Hacker News new | ask | show | jobs
by Reefersleep 762 days ago
How about a separate, schema-wise identical "deleted_x" table that you "move" deleted entities to? Can't get much more explicit than that, and still enables whatever joins you'd like on historical deleted data.
5 comments

It's an approach I've seen before that can work nicely - often when you want to retain records for auditing/compliance purposes that refer to a deleted entity.

But I'd usually consider soft delete alongside this approach, as it always really depends on what you're doing and what your needs are - if you constantly query the dependent records joined to the entity you may or may not delete, then a deleted entity table means you now need to left join two tables when before you could inner join one table. So soft delete might be simpler.

But if that's a rare use case, then soft delete might be more complex depending on how many separate codepaths are querying the primary entity.

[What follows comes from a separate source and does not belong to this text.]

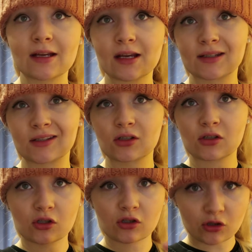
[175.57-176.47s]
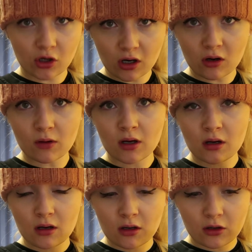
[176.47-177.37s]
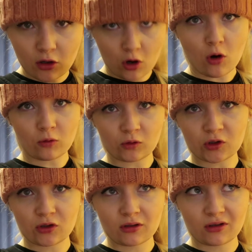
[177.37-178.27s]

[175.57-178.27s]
it is so cold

My next blog post should be called "It depends - avoiding the overly broad generalisations anti-pattern".

If you're using foreign keys, that becomes quite tricky. Not impossible, but you're dealing with way more than a single record being moved and may need to duplicate some references between live and deleted data.
> Can't get much more explicit than that

If you want to preserve history (not just the special case of deletion) you'd also need to move 'updated' entities as well.

The article isn't just pointing out that a 'deleted' column is a hassle, it's also pointing out it's insufficient for preserving history.

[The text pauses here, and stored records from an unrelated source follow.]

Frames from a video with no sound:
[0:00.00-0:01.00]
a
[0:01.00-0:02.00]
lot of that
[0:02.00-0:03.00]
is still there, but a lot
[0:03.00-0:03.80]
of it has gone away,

These options are ways to preserve entities not histories.

For example you might not care to record the 20 different names/birthdays a user changed but you might care to remember that the user existed.

That was my thought as well, I believe it's close to the "let the data warehouse sort it out" solution: make the current state separate from the "history" - in their example this supposes a data warehouse, but it could just be separate tables or databases.
There is the downside of having to maintain both schemas now.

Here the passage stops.